Further arguments to be passed to the rfsrc function used for fitting the synthetic forest.

Details

A collection of random forests are fit using different nodesize values. The predicted values from these machines are then used as synthetic features (called RF machines) to fit a synthetic random forest (the original features are also used in constructing the synthetic forest). Currently only implemented for regression and classification settings (univariate and multivariate).

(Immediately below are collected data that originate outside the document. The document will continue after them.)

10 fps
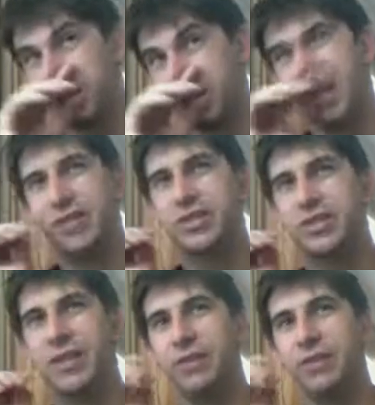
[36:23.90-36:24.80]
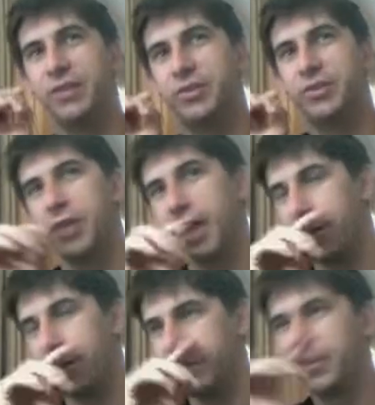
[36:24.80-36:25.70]
and it definitely should
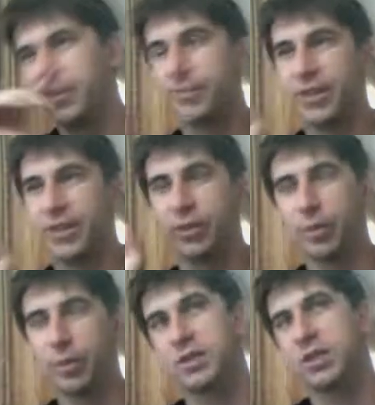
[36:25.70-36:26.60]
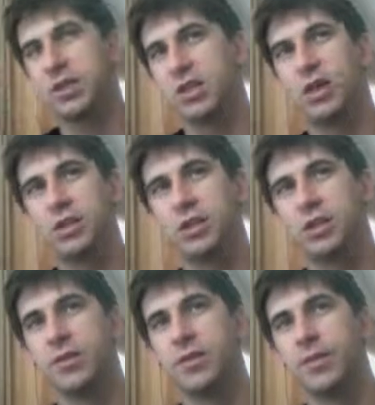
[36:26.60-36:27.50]
have equipped slots
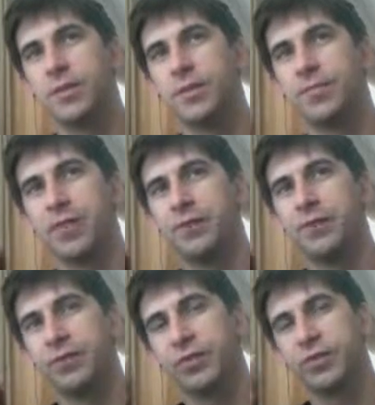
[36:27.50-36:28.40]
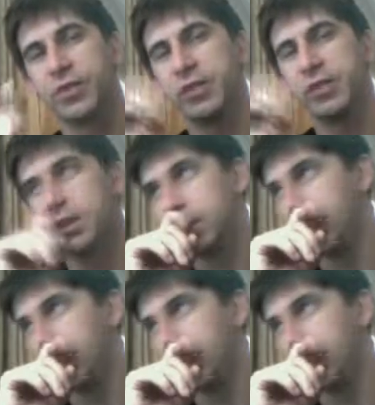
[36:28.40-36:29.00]
versus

Synthetic features are calculated using out-of-bag (OOB) data to avoid over-using training data. However, to guarantee that performance values such as error rates and VIMP are honest, bootstrap draws are fixed across all trees used in the construction of the synthetic forest and its synthetic features. The option oob=TRUE ensures that this happens. Change this option at your own peril.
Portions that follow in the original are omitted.